The Cardinal Edge


Weight initialization is the method of determining starting values of weights in a neural network. The way this method is done can have massive effects on the network[2, 3, 6, 9] and can halt training if not handled properly. On the other hand, if initialization is chosen tactfully it can improve training and accuracy greatly. The initialization method usually called Normalized Xavier will be referred to as Nox in this paper to avoid confusion with the Xavier initialization method. This study analyzes five methods of weight initialization(Nox, He, Xavier, Plutonian, and Self-Root), two of them being new to this study combined with three activation functions(Relu, Swish, and Tanh) and uses two datasets(MNIST[5], US Census 1990[4]).
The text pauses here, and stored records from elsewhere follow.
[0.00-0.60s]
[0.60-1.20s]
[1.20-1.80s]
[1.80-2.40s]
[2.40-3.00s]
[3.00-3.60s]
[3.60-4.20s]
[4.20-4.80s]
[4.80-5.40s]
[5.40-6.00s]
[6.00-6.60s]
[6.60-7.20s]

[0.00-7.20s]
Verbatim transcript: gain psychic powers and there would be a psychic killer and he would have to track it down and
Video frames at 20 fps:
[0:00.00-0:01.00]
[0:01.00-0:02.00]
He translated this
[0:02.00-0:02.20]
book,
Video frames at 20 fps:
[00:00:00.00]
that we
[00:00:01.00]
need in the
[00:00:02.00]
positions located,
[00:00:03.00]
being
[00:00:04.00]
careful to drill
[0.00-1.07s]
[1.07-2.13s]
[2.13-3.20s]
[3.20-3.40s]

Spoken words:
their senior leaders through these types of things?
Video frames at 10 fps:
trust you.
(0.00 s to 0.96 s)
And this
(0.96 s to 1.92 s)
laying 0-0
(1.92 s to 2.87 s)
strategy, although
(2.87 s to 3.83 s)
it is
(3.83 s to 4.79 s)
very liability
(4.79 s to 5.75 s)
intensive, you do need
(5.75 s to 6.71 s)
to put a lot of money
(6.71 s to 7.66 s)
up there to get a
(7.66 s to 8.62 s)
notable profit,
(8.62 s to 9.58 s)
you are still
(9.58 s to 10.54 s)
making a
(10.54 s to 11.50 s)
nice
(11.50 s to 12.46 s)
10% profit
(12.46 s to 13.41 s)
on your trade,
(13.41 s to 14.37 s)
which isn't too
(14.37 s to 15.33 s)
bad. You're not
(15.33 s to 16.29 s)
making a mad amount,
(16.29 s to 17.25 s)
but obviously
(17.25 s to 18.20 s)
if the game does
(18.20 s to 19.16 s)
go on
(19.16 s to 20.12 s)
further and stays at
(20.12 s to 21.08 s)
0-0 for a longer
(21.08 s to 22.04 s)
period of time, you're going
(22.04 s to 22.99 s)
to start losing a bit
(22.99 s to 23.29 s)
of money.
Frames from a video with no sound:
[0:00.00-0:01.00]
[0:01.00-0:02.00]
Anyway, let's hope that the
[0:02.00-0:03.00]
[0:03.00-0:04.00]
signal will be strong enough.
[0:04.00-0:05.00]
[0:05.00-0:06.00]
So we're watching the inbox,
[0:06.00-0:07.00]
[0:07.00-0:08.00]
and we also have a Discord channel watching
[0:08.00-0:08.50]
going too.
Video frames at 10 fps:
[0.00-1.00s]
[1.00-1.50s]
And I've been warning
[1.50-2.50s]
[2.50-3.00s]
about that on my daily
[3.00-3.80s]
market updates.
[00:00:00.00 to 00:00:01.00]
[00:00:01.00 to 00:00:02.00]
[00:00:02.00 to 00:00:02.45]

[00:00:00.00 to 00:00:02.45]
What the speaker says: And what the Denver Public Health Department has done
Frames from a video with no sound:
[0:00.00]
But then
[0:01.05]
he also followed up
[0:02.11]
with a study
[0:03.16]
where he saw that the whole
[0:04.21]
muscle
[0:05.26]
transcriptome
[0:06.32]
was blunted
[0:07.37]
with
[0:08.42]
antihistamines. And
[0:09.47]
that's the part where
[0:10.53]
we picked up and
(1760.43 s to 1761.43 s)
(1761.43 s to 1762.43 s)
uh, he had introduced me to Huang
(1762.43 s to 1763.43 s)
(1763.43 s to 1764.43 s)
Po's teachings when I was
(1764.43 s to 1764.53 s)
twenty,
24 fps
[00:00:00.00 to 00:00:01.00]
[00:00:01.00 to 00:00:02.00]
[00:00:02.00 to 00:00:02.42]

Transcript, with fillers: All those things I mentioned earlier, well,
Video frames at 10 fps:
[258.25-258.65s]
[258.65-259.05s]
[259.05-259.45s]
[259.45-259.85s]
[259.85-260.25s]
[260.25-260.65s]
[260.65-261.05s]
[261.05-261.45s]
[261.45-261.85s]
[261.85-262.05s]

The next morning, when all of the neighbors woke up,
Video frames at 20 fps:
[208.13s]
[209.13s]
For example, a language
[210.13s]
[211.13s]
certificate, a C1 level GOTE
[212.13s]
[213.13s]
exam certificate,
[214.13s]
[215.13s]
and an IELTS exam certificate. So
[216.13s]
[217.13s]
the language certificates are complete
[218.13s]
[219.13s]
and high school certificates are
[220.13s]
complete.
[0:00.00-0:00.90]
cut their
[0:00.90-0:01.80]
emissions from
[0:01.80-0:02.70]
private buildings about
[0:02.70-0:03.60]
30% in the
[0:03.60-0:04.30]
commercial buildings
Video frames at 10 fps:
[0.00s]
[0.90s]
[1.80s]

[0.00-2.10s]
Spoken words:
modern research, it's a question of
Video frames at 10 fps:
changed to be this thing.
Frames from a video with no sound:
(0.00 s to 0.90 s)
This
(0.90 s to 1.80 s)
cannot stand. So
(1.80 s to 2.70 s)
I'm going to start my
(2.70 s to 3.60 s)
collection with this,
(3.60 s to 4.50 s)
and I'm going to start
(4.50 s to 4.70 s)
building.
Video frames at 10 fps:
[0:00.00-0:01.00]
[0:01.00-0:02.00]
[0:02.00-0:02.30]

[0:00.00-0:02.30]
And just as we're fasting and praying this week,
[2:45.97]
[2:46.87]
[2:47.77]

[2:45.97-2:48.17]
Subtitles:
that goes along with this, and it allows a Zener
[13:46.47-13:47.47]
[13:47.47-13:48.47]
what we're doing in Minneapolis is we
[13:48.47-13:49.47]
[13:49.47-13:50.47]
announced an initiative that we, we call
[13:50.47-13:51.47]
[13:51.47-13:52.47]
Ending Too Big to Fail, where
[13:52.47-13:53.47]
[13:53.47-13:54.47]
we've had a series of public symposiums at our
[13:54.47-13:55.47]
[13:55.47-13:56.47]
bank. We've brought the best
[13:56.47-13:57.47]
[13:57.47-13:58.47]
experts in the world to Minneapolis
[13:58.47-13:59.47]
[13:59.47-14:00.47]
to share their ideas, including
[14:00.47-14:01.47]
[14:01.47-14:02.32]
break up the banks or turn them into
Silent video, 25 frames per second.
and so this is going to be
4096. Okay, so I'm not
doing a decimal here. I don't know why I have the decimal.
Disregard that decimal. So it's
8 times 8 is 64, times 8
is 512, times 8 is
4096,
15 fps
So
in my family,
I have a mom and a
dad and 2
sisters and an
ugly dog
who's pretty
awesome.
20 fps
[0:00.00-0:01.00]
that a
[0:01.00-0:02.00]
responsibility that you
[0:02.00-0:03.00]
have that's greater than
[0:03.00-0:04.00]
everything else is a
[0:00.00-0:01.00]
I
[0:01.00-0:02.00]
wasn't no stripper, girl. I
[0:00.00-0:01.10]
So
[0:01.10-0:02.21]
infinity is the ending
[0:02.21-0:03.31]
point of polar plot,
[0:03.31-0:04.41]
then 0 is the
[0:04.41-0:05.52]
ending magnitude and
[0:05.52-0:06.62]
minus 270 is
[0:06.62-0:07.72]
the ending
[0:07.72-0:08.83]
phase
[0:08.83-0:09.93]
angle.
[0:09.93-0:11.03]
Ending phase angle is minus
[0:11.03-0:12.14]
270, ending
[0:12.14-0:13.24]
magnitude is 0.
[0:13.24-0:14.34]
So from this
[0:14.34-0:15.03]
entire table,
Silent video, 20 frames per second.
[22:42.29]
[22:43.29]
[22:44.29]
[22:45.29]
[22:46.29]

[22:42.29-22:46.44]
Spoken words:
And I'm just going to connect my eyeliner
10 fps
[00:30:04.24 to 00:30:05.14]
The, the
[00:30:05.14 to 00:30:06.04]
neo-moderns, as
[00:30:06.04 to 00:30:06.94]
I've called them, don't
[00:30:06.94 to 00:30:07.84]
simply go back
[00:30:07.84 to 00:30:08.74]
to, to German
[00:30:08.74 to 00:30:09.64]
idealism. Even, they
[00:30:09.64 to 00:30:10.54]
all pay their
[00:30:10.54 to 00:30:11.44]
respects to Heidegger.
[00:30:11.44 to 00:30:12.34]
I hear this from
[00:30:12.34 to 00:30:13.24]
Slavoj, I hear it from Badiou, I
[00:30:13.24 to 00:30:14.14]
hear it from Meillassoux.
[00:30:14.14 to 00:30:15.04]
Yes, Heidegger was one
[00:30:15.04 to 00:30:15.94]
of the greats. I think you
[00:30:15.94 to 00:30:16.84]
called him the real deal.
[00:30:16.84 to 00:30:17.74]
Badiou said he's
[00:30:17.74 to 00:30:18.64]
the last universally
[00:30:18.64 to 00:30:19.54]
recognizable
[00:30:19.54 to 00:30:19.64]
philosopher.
The study compares weight initialization methods using average MSE’s of FFN’s and shows significance by using MannWhitney U p-tests. This study does not provide very many definitive results outside of what is already proven in other studies but does provide a lot of new questions and speculation that can hopefully be answered. The definitive data this study does provide is as follows. While Swish is the activation function for all layers, the Plutonian produces lower error than the He, Nox, and Xavier, and the Xavier produces higher error than any other initialization method with statistical significance. The Self-Root produces higher error than any other initialization method while Tanh is the activation function for all layers. When Relu was the activation function in all layers Nox and He had a very significant statistical similarity. As for speculation, the Plutonian proved to be quite flexible in its use, possibly indicating a low error if used in networks with different activation functions in different layers. The Nox networks with Tanh as an activation performed better on MNIST, which could mean that when Tanh is an activation function more neurons per layer could lead to less error with the Nox.